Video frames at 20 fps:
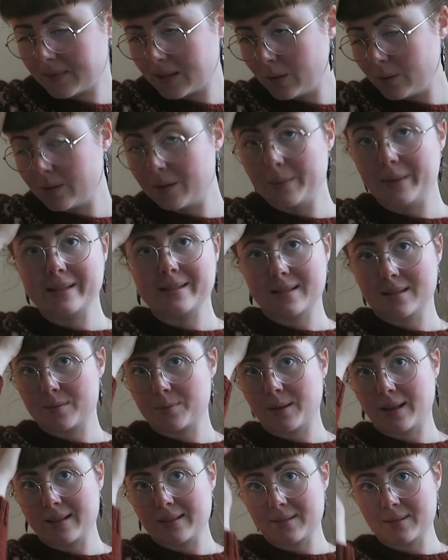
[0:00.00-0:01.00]
ornaments as
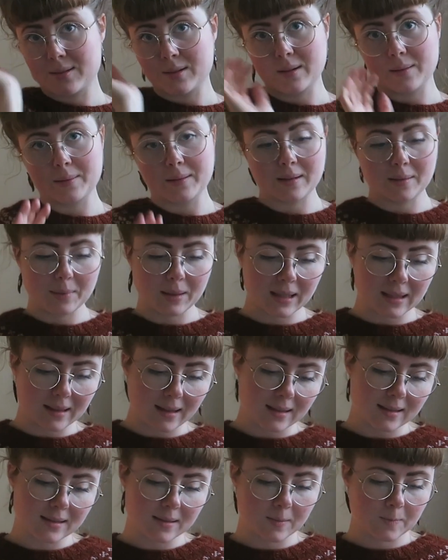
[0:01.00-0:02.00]
well. So I'm gonna make
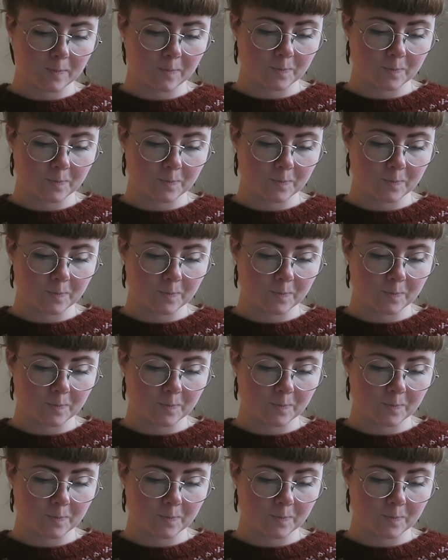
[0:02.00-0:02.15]
that.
━━━━━━━━━━━━━━━━━━━━━━━━━━━━━━
Problem to solve:
The expected output is every record above, copied exactly, without pictures.

Answer space:
Video frames at 20 fps:
[0:00.00-0:01.00]
ornaments as
[0:01.00-0:02.00]
well. So I'm gonna make
[0:02.00-0:02.15]
that.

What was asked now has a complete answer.